Under this line is a listing; return exactly the lines starting at the one with "Video frames at" and running down to the one with "Transcript: I think", and leave out its pictures.

*** Data for this task Section Begins ***

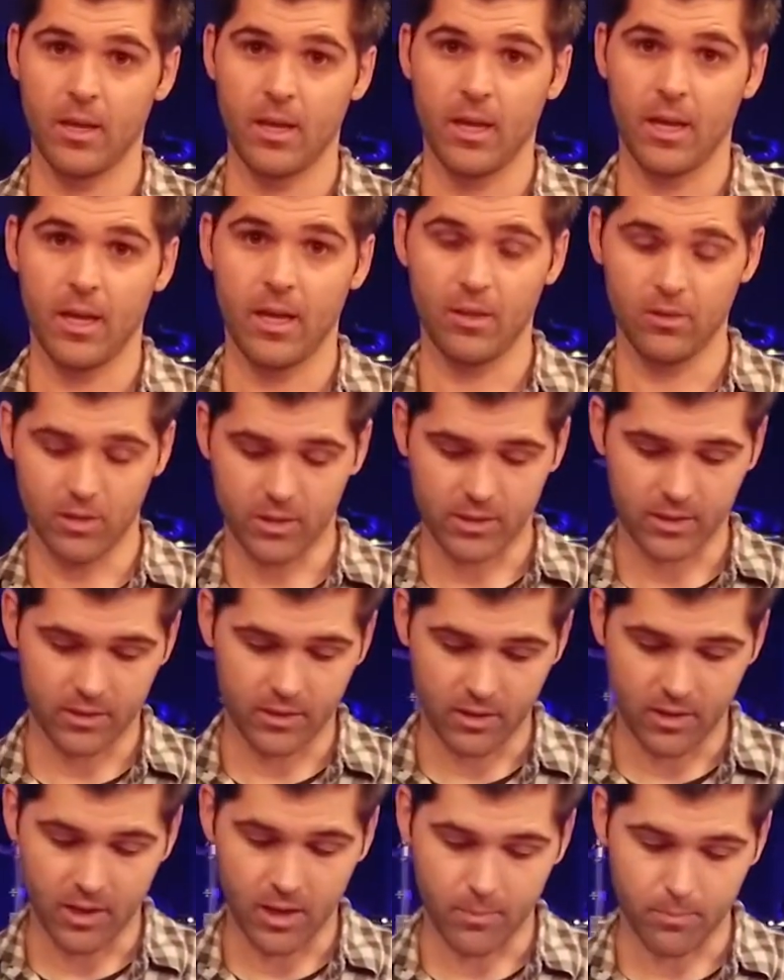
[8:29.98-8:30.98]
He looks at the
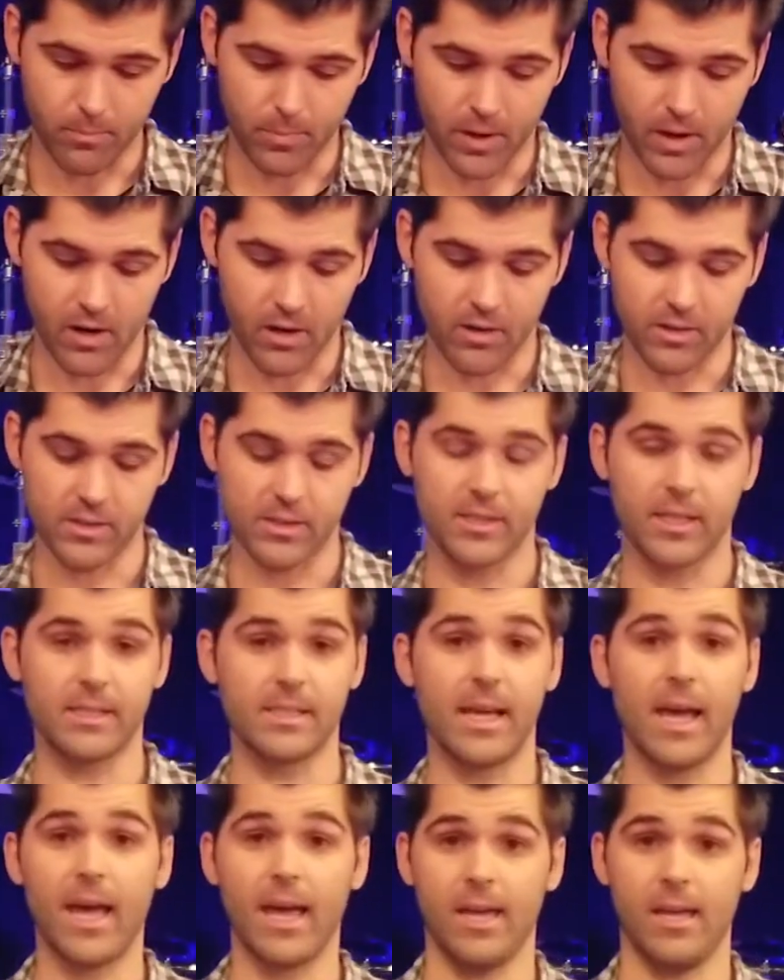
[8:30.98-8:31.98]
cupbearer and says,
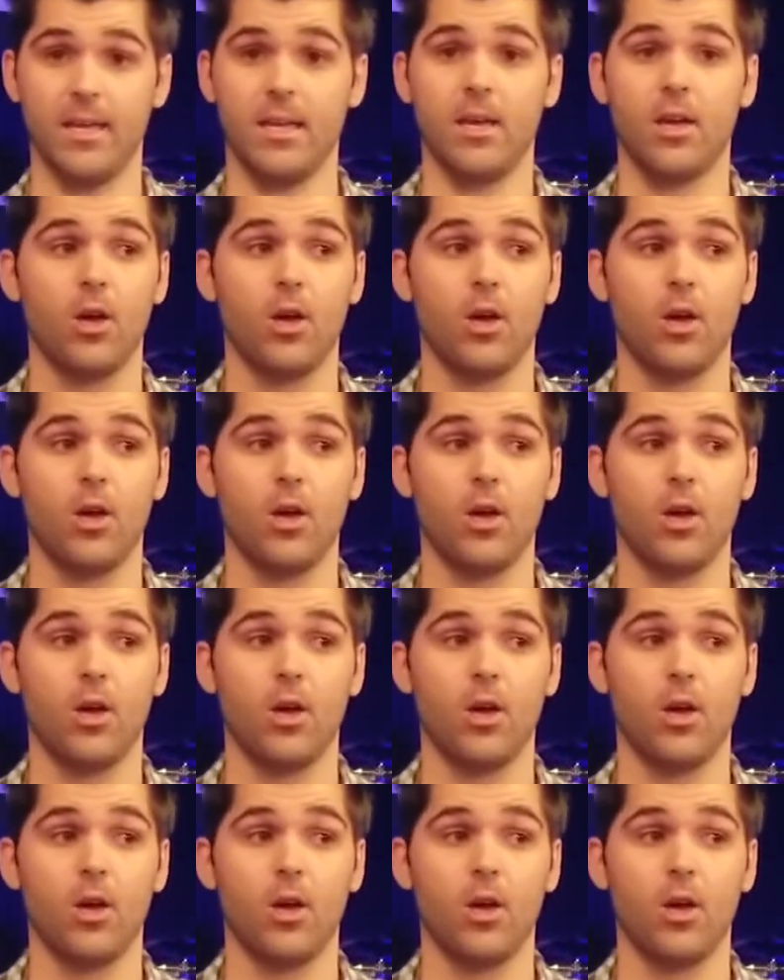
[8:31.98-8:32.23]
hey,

*** Data for this task Section Ends ***
*** Data for this task Section Begins ***

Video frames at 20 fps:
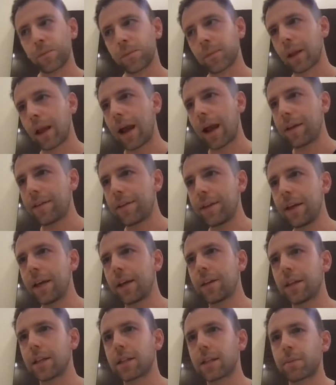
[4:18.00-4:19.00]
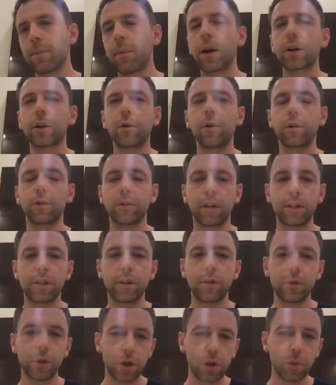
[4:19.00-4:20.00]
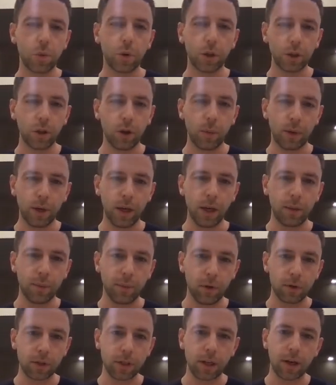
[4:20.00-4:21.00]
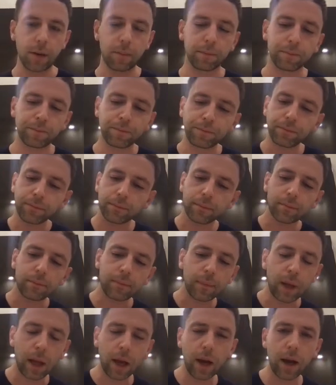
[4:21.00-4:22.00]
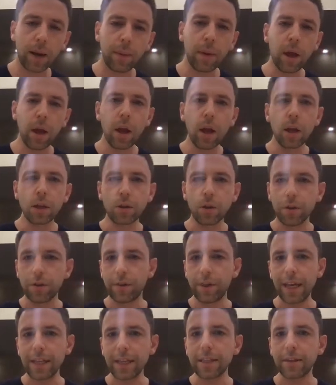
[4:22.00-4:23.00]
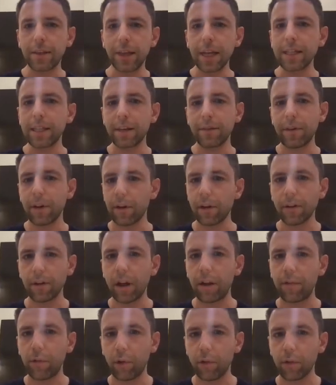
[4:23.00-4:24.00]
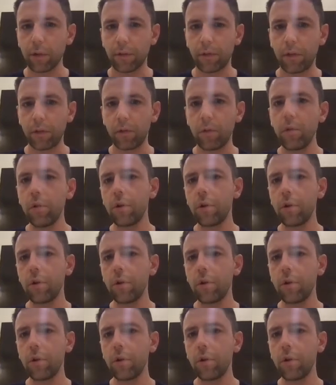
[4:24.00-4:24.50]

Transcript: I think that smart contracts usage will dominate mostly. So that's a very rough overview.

*** Data for this task Section Ends ***

## Solution below
Video frames at 20 fps:
[4:18.00-4:19.00]
[4:19.00-4:20.00]
[4:20.00-4:21.00]
[4:21.00-4:22.00]
[4:22.00-4:23.00]
[4:23.00-4:24.00]
[4:24.00-4:24.50]

Transcript: I think that smart contracts usage will dominate mostly. So that's a very rough overview.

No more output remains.